What does a photonics engineer do?
A Photonics Engineer — a “photon” is a unit of light — designs lasers. In science fiction, lasers are shot out of guns and cannons, used to vaporize opponents and commit acts of intergalactic war. In reality, however, lasers aren’t lightsabers used to defend the universe; they’re tools that utilize intense beam-like light to generate energy and transmit information. A Photonics Engineer creates real-life lasers for use in industries as diverse as telecommunications, defense, manufacturing, and health care.
As a Photonics Engineer in the field of telecommunications, for instance, you specialize in fiber optics, designing lasers that emit light, which carries information across long distances and at high bandwidths — just like metal wire, but faster and more reliable. In health care, on the other hand, you design lasers that are used to perform precise surgeries.

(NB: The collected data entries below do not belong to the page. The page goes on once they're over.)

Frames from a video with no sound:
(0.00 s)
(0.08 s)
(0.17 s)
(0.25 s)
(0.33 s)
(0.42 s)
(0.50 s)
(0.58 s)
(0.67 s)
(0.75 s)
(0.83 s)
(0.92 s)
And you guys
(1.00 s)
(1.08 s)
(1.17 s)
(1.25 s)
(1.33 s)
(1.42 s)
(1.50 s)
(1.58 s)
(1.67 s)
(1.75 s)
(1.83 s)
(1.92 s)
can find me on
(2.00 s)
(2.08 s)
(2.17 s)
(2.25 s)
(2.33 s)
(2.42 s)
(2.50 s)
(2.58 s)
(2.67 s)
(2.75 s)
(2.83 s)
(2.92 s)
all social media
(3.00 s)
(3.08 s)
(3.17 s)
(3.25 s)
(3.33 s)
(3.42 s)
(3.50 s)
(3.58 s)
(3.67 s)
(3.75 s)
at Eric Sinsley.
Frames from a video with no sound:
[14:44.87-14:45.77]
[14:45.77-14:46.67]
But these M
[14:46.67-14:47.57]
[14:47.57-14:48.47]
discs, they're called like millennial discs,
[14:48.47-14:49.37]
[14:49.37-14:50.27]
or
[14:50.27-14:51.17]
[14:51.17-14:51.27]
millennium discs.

In the military, meanwhile, you create lasers that assist in navigation and targeting. And in manufacturing, you create lasers for the purpose of aligning, marking, and cutting raw materials.

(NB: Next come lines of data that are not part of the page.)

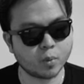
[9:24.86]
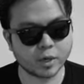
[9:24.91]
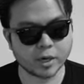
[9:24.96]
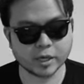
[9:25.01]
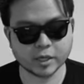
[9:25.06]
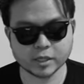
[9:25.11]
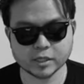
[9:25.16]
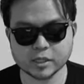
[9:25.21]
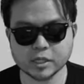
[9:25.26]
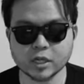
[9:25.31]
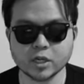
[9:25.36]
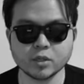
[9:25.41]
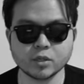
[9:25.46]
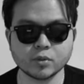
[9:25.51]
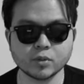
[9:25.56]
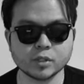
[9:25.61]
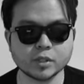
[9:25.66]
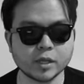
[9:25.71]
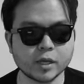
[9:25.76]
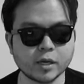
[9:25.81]
What I can tell
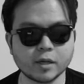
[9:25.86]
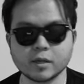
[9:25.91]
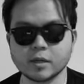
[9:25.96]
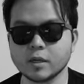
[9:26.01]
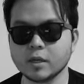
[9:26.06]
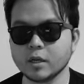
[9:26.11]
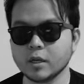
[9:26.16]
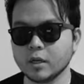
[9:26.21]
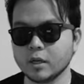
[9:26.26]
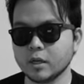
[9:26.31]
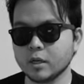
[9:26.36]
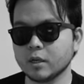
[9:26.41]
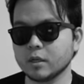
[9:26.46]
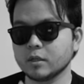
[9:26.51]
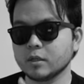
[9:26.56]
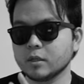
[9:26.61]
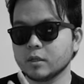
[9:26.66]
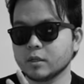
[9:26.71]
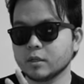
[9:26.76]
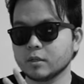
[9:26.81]
you is that
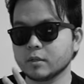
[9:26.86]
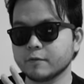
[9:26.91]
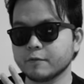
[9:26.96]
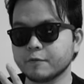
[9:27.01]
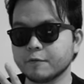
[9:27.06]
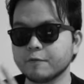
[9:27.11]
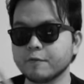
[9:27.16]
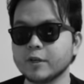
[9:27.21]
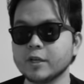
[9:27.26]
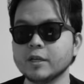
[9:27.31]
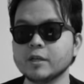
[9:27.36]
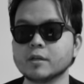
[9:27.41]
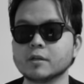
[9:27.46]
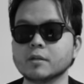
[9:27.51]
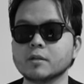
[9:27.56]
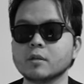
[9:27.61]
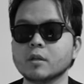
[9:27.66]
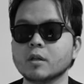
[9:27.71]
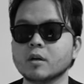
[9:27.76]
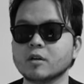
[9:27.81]
the
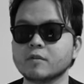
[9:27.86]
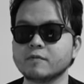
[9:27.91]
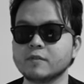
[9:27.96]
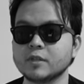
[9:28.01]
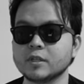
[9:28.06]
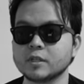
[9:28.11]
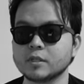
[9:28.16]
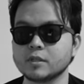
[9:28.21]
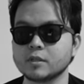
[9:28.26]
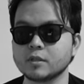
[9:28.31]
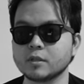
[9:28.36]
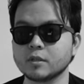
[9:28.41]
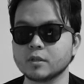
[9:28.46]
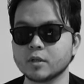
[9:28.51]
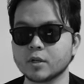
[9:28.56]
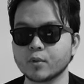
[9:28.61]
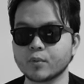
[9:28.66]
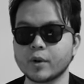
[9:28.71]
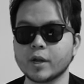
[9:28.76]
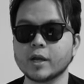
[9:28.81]
feel of this
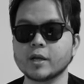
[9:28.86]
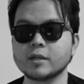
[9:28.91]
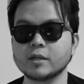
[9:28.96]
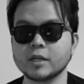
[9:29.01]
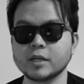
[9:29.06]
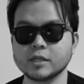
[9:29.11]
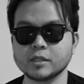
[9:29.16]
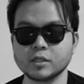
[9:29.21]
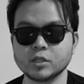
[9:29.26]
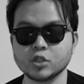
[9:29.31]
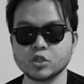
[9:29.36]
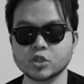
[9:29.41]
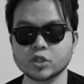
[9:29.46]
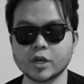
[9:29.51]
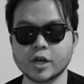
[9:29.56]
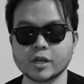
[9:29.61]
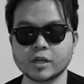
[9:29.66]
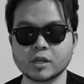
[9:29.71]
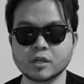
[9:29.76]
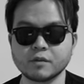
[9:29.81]
Grand Daisy
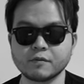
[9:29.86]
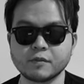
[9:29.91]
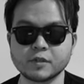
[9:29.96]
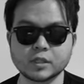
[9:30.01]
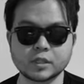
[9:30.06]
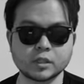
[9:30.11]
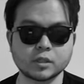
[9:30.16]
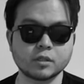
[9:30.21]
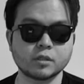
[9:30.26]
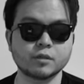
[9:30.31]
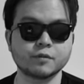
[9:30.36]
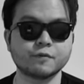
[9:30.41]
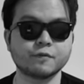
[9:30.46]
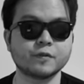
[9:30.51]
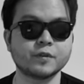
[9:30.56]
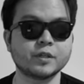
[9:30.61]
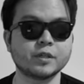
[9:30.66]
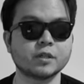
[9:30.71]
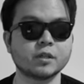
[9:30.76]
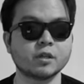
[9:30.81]
jacket versus the
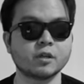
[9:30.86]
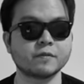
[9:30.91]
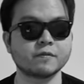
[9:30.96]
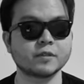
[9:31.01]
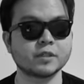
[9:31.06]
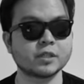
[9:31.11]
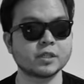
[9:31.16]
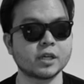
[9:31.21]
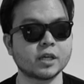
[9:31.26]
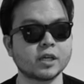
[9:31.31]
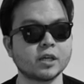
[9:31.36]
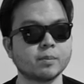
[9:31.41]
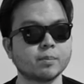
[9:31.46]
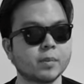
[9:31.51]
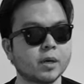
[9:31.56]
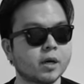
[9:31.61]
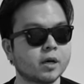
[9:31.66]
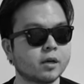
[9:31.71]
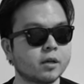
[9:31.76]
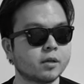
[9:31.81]
feel of, say,
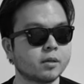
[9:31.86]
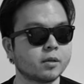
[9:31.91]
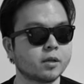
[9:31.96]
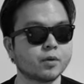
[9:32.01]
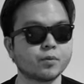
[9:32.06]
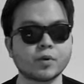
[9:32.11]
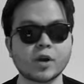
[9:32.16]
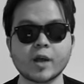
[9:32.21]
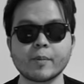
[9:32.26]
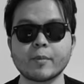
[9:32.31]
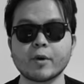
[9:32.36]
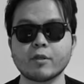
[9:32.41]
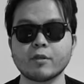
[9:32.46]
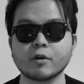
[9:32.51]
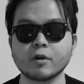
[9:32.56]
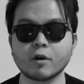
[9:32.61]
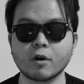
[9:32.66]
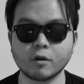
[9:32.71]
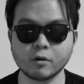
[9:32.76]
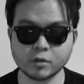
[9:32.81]
my grandmother
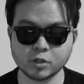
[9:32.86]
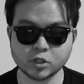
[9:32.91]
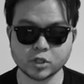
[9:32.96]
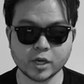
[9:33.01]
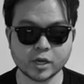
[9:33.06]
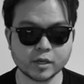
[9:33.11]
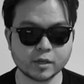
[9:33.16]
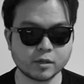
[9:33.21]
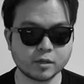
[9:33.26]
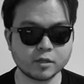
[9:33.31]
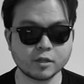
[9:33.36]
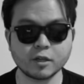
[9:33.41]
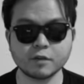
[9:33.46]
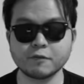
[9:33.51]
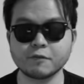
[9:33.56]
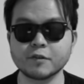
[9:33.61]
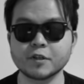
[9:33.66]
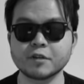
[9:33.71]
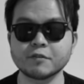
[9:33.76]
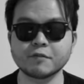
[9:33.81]
garden jacket, they
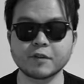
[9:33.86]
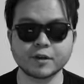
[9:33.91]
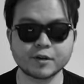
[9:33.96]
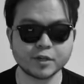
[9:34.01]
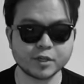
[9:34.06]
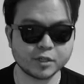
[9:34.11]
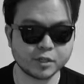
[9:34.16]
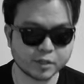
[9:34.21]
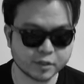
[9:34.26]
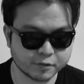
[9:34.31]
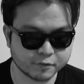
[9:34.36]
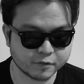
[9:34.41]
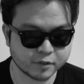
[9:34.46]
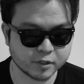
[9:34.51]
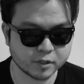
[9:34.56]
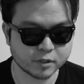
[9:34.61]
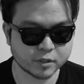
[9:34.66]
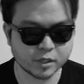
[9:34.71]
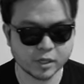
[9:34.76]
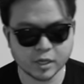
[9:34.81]
feel very
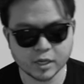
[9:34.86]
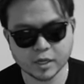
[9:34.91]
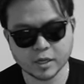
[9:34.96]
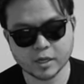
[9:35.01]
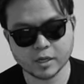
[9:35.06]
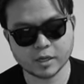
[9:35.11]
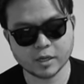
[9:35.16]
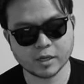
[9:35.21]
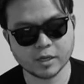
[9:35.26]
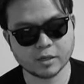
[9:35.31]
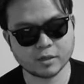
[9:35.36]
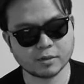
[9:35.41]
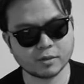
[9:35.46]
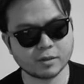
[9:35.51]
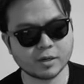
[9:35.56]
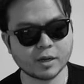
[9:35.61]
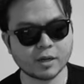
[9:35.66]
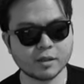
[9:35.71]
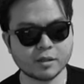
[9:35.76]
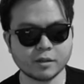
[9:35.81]
different,
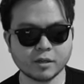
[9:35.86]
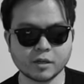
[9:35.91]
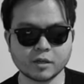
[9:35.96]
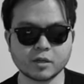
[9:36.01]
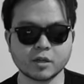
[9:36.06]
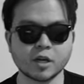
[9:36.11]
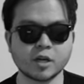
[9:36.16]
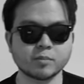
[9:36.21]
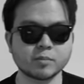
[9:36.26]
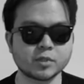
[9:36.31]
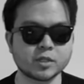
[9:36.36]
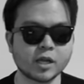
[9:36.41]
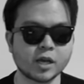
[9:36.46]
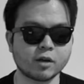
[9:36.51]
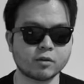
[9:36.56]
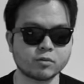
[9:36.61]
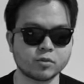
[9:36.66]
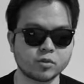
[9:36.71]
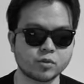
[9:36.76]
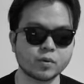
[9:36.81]
and I think it comes
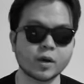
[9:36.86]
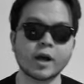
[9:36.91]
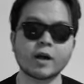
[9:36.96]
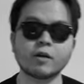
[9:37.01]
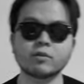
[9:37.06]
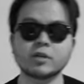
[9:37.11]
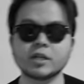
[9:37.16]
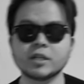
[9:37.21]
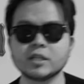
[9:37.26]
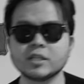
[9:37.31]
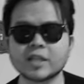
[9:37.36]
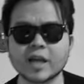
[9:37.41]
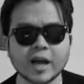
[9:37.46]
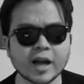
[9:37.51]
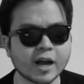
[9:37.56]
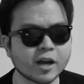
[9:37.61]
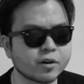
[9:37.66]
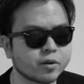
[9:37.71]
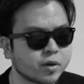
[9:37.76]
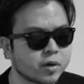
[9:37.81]
down to how they
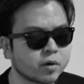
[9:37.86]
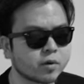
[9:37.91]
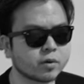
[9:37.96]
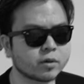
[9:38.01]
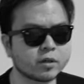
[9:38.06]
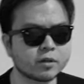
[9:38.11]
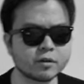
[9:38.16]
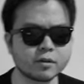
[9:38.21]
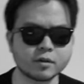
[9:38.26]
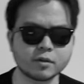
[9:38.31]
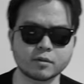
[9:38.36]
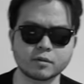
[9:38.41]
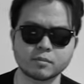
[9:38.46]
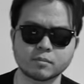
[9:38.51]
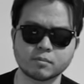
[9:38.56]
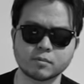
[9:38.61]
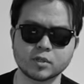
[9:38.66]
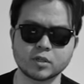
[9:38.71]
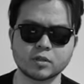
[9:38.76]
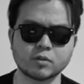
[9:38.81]
dyed or the,
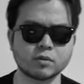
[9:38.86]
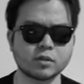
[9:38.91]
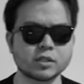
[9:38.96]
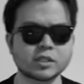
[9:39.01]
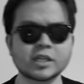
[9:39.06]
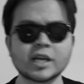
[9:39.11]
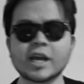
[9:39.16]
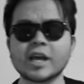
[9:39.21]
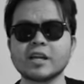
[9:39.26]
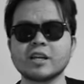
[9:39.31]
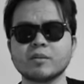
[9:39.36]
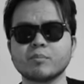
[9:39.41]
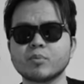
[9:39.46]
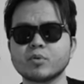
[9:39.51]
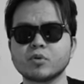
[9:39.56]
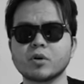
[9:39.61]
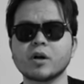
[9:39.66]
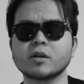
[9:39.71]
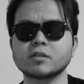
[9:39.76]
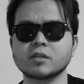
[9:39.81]
you know, the tanning
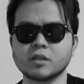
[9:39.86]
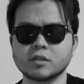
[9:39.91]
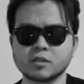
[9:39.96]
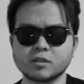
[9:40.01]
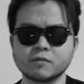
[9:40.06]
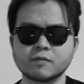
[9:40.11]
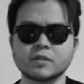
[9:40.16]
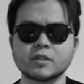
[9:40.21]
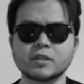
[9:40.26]
process of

Whatever the industry, it’s your job to design and modify laser equipment and components, including fiber optics technology. You also develop new and improved ways to create, modulate, measure, and use laser-generated light. In addition, you devise better and more cost-effective methods for manufacturing lasers and fiber optics material.
Like all Engineers, you use math and science for the purpose of design, which requires a great deal of planning, theorizing, developing, testing, and revising. Because you work with lasers, however, you, more than almost any other kind of Engineer, are on the cutting edge, where your favorite expression might as well be, “Let there be light!”